What you produce should be the lines from the line containing "[0:02.13-0:03.20]" through the last line below, both ends included, reproduced exactly and without pictures.

#### DATA ####

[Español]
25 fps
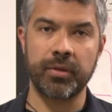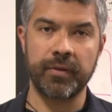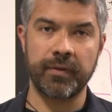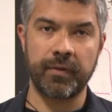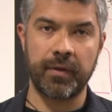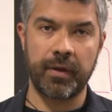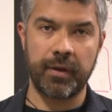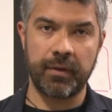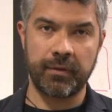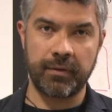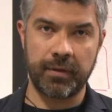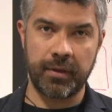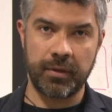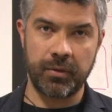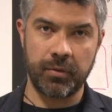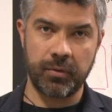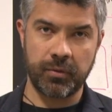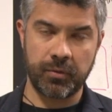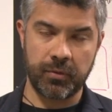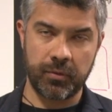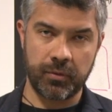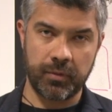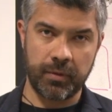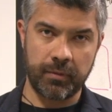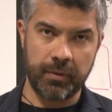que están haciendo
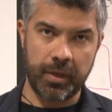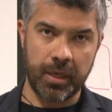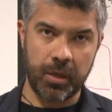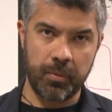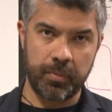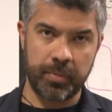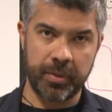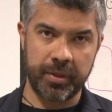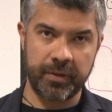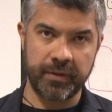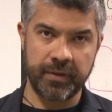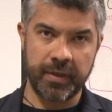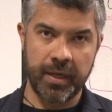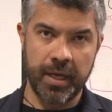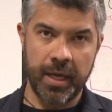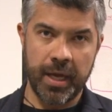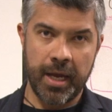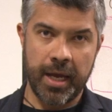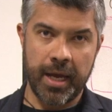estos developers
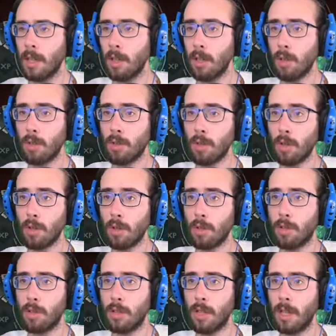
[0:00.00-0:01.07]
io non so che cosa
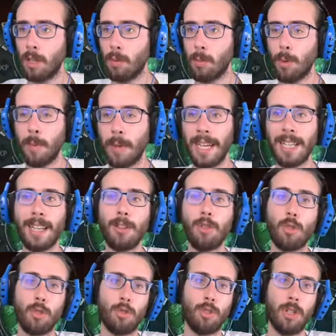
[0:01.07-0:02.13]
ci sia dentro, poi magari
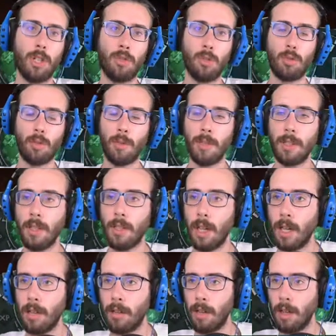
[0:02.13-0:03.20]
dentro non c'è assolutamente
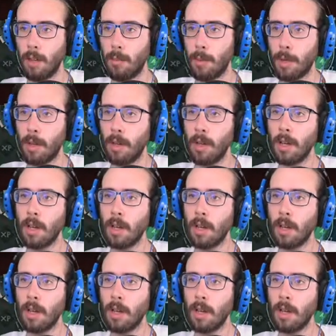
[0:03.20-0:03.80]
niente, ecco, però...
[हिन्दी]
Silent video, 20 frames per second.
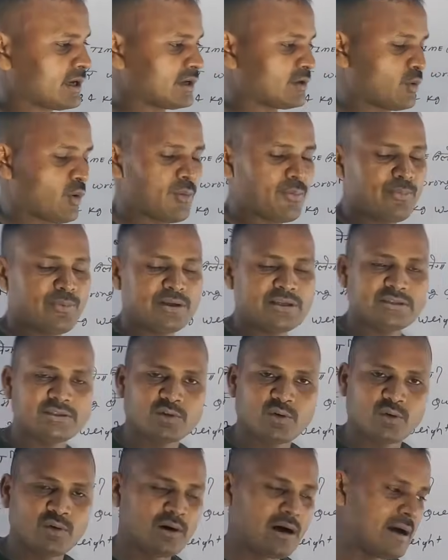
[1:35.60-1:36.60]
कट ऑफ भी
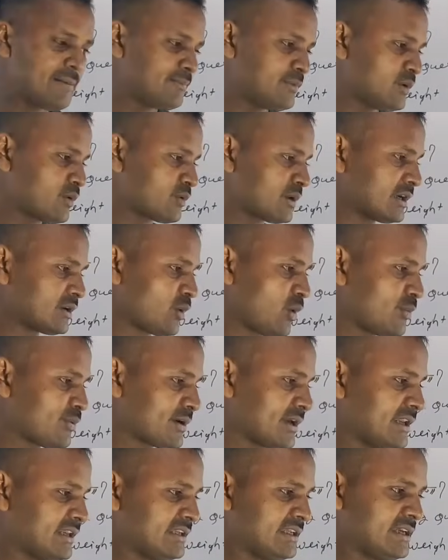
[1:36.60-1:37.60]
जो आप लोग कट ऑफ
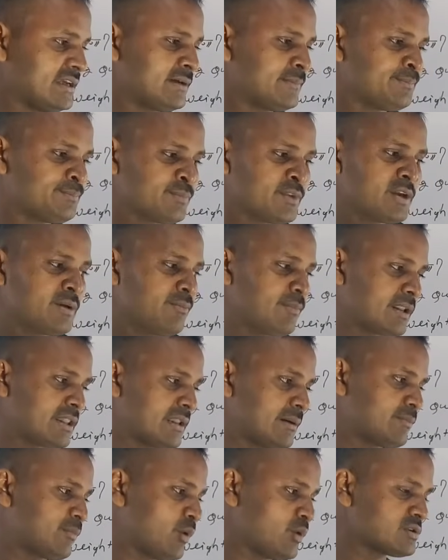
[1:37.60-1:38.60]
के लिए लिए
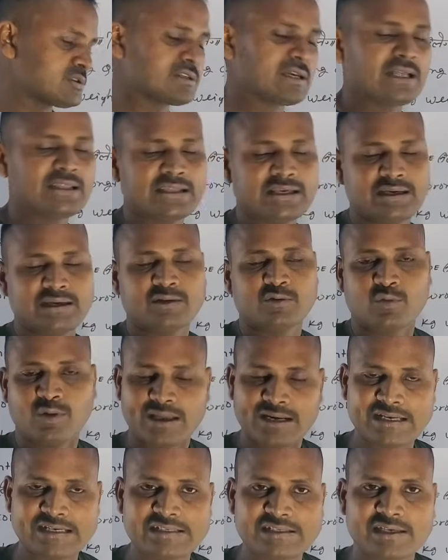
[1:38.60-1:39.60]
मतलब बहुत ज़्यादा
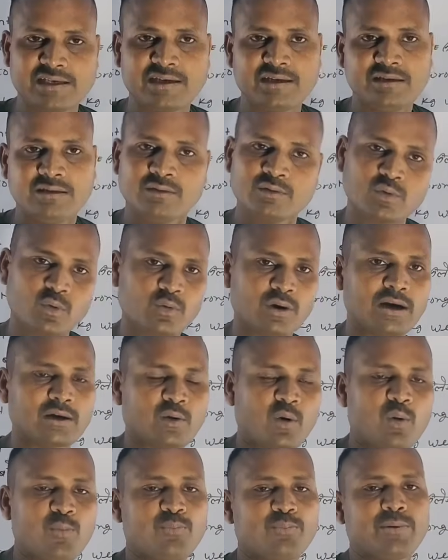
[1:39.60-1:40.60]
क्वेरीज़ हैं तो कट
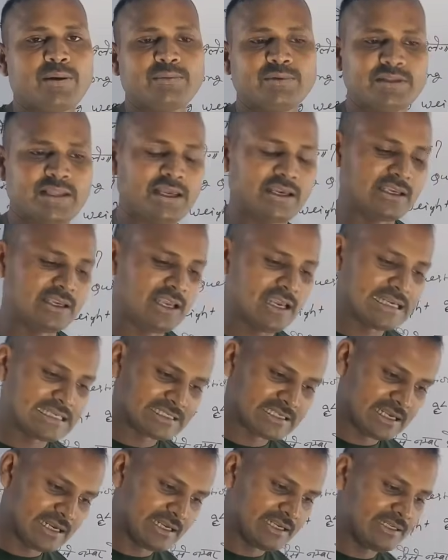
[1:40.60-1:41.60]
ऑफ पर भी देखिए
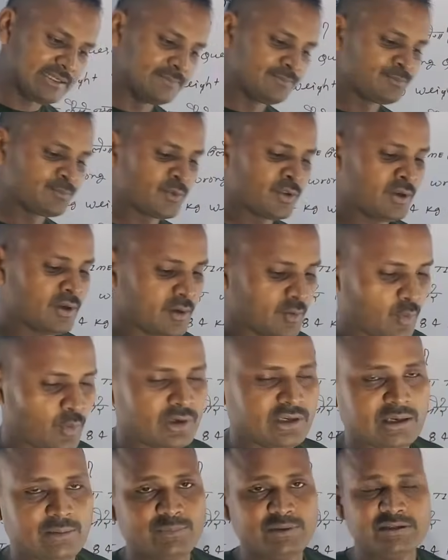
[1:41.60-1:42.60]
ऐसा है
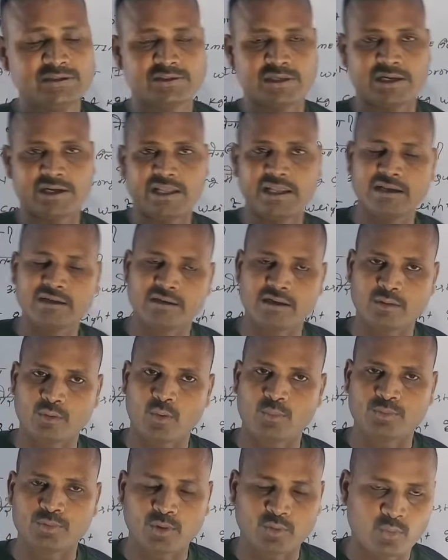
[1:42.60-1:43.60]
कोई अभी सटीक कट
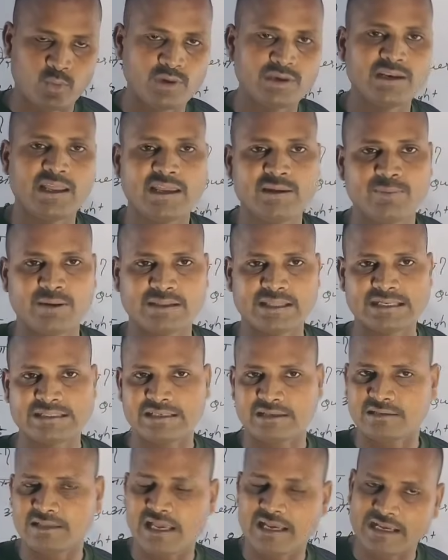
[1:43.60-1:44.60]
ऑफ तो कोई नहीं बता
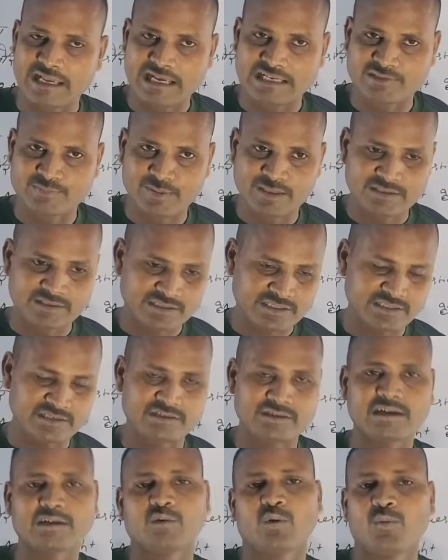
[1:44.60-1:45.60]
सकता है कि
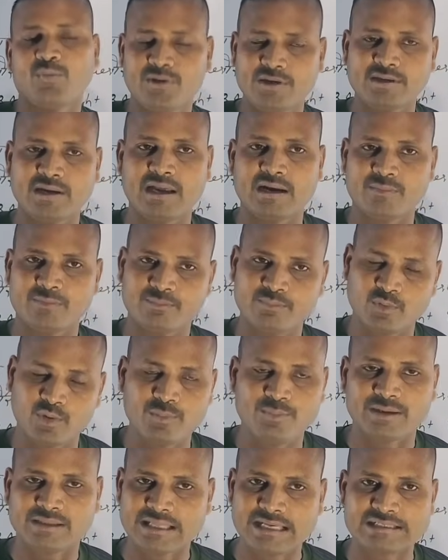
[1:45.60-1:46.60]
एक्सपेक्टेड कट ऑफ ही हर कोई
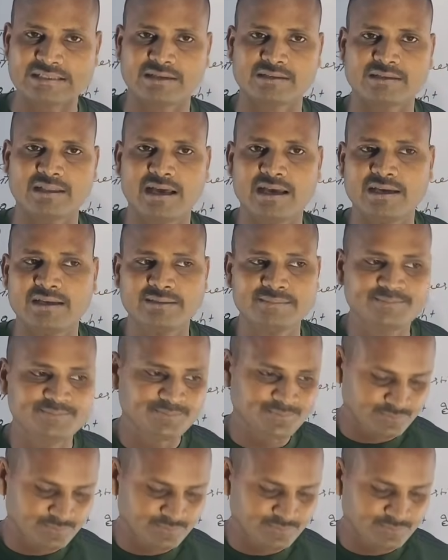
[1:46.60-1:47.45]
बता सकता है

####

WRITTEN RESPONSE
[0:02.13-0:03.20]
dentro non c'è assolutamente
[0:03.20-0:03.80]
niente, ecco, però...
[हिन्दी]
Silent video, 20 frames per second.
[1:35.60-1:36.60]
कट ऑफ भी
[1:36.60-1:37.60]
जो आप लोग कट ऑफ
[1:37.60-1:38.60]
के लिए लिए
[1:38.60-1:39.60]
मतलब बहुत ज़्यादा
[1:39.60-1:40.60]
क्वेरीज़ हैं तो कट
[1:40.60-1:41.60]
ऑफ पर भी देखिए
[1:41.60-1:42.60]
ऐसा है
[1:42.60-1:43.60]
कोई अभी सटीक कट
[1:43.60-1:44.60]
ऑफ तो कोई नहीं बता
[1:44.60-1:45.60]
सकता है कि
[1:45.60-1:46.60]
एक्सपेक्टेड कट ऑफ ही हर कोई
[1:46.60-1:47.45]
बता सकता है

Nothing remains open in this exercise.